Fyctia
Chapitre 1
La silhouette de Nélia se fondait dans l'obscurité des ruelles étroites de Néo. Les lumières clignotantes éclairaient brièvement des scènes de désolation : des sans-abri rassemblés par petits groupes tentaient de s’endormir, un enchevêtrement de corps jonchant les trottoirs crasseux. Son regard croisa celui d’un homme émacié, cloué au sol par une maladie dont les stigmates lui étaient douloureusement familiers. Cet échange fugace suffit à éveiller en elle une sourde culpabilité, l'incitant à accélérer le pas.

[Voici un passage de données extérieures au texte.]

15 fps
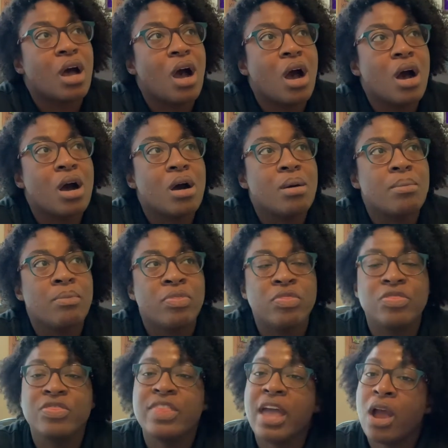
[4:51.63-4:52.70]

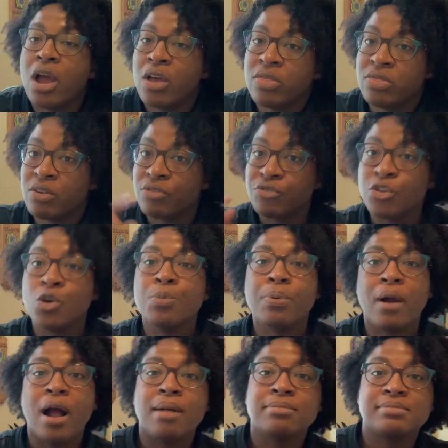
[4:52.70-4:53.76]
The few
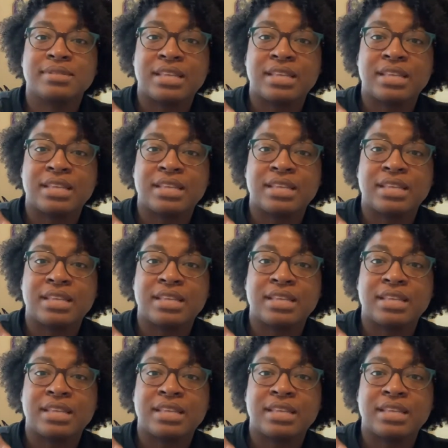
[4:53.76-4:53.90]
problems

On ressentait dans l'air, la chaleur suffocante qui pesait sur la ville. Le poids de l'atmosphère, alourdi par la chaleur, rendait chaque respiration difficile. Elle contourna un autre bâtiment délabré, ses fissures témoignant des convulsions récentes de la terre. Les autorités, lassé de la fréquence des séismes, semblaient avoir abandonné tout espoir de restaurer ces structures décadentes. Le dernier en date remontait à quelques mois à peine, et les secousses alarmantes de ce sol courroucé n’avaient plus rien d’inhabituel. Dans le silence oppressant de la nuit, les ombres mouvantes des sans-abri semblaient murmurer des échos de désespoir. La trajectoire qu’elle suivait à travers ces tristes ruelles témoignait de la réalité déchirante de Néo, une Cité malade, où chaque pas résonnait comme une symphonie de détresse.
Un lourd soupir émit à sa gauche lui rappela la présence discrète mais réconfortante de Luciole. Marchant énergiquement à ses côtés, sa mine déconfite partiellement dissimulée derrière une épaisse frange trop longue, Luciole avançait sans regarder autour d’elle. Nélia passa ses bras autour de ses épaules.

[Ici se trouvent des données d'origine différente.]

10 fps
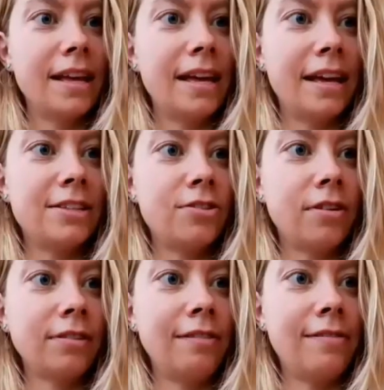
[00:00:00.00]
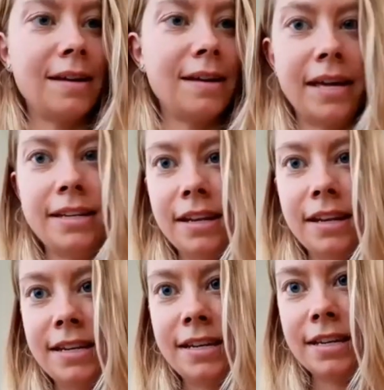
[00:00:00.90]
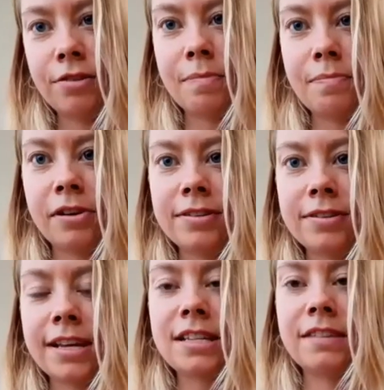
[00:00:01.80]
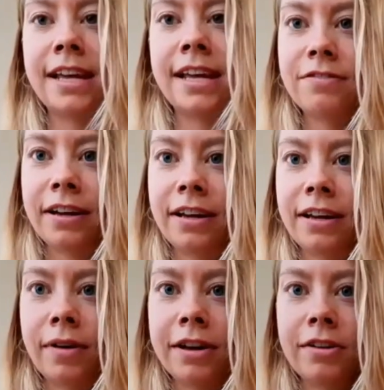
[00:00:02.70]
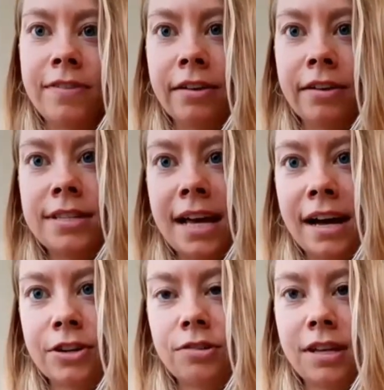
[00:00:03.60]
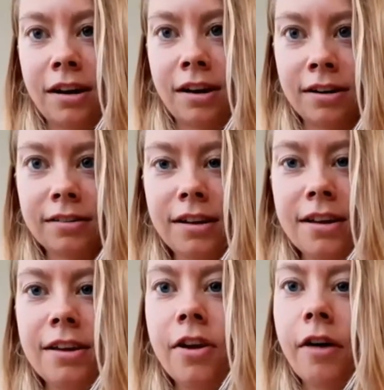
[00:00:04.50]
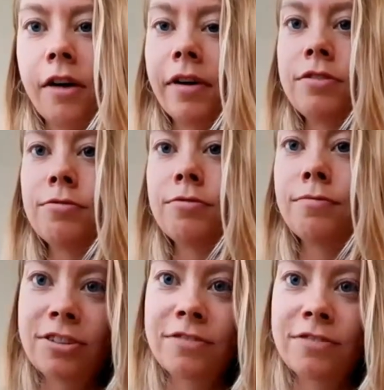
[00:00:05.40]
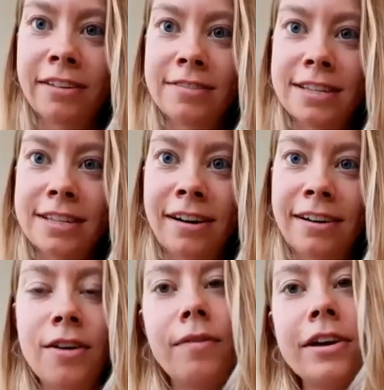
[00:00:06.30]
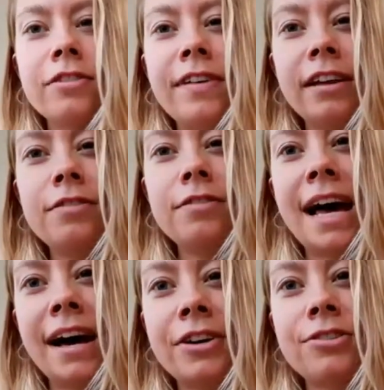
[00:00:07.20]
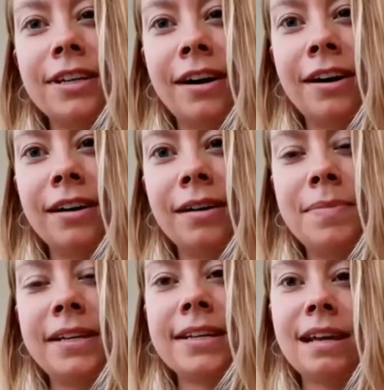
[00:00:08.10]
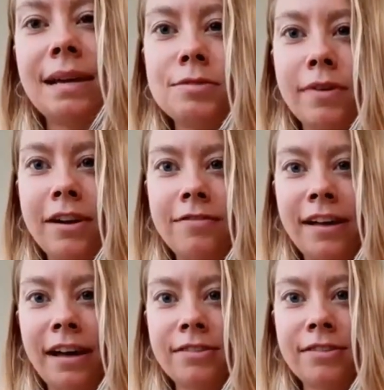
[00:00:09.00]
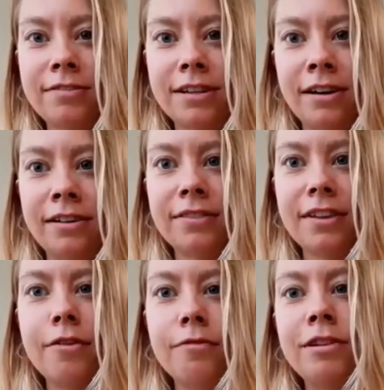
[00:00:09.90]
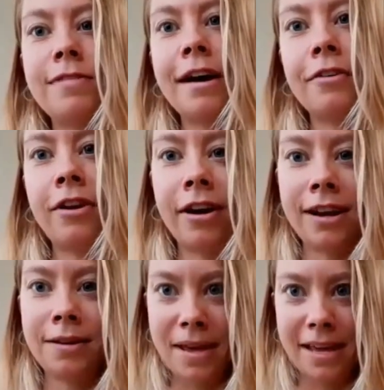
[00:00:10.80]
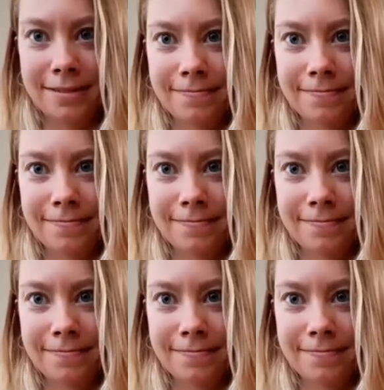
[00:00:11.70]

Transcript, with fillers: I strongly recommend it. It takes you through a process of identifying what your values actually are, not what you wish your values are, what your values actually are, because sometimes what our values are, we'd rather not admit.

- Ne fait pas cette tête là, on retrouve Nathan dans cinq minutes au cas où tu l’aurais oublié. Ce serait dommage de le priver de ton si joli sourire !
Luciole souffla ses mèches rebelles.
- Je pense sincèrement que mon sourire sera le dernier de ses soucis ce soir, dit-elle en soupirant. Mais parlons d’autre chose, te sens tu prête pour demain?
- On ne peut plus prête ! Maman n’a que ça à la bouche ces jours-ci, admit Nélia se remémorant la fierté manifeste de sa mère évoquant, le matin même, l’éclosion prochaine de ses ailes. Si je l’entend encore une fois me faire son discours sur l’importance de cet événement dans la vie d’une fée, ou s’extasiait quant à la couleur potentielle de mes ailes je vais exploser, et non éclore !
Au loin, un gémissement plaintif résonna. Elle serra les dents, luttant contre les émotions qui la submergeaient.
- Ca va ? hésita Luciole. Nélia secoua la tête.
- Cette maudite épidémie ne semble jamais vouloir prendre fin. C'est épuisant pour ma mère, elle ne s'arrête jamais. Les patients font la queue dès l’aube devant la porte d’entrée. J’ai peur qu’elle ne se tue à la tâche soupira-t-elle.
Luciole, compatissante, suggéra doucement :
- Tu sais je crois que ça lui fait du bien d'avoir l'esprit occupé…
- Il faut presser le pas, on est déjà en retard.
Elle comprenait très bien où voulait en venir son amie. C’était plus fort qu’elle, elle était toujours incapable d’évoquer la perte de son père. Pas sans fondre en larmes, et ce n’était vraiment pas le moment.
Minuit sonnait quand Luciole et Nélia atteignirent finalement le point de rendez-vous. À l'ombre de l'immeuble, une silhouette imposante était adossée contre un mur de brique salis. Les deux jeunes filles marquèrent un temps d'arrêt, le temps de reconnaître la montagne de muscles affichant une expression féroce. C'était Bichon, un membre des Green Guardians. Sa présence ne pouvait indiquer qu’une seule chose : Tempête, la leader de la communauté, était déjà sur place. Elles le saluèrent, demandant s'il y avait du monde.
- Non, ce soir c'est en petit comité, répondit-il sobrement.
Pénétrant dans le bâtiment délabré, elles esquivèrent les cadavres de rats, grimpant les escaliers branlants aussi rapidement que l'état lamentable des marches grinçantes le leur permettait. La plupart des appartements semblaient inoccupés, mais au quatrième étage, des éclats de voix leurs indiquèrent que l’immeuble n’était pas totalement désert. Deux personnes semblaient se disputer violemment, tandis qu'un bébé pleurait à plein poumons.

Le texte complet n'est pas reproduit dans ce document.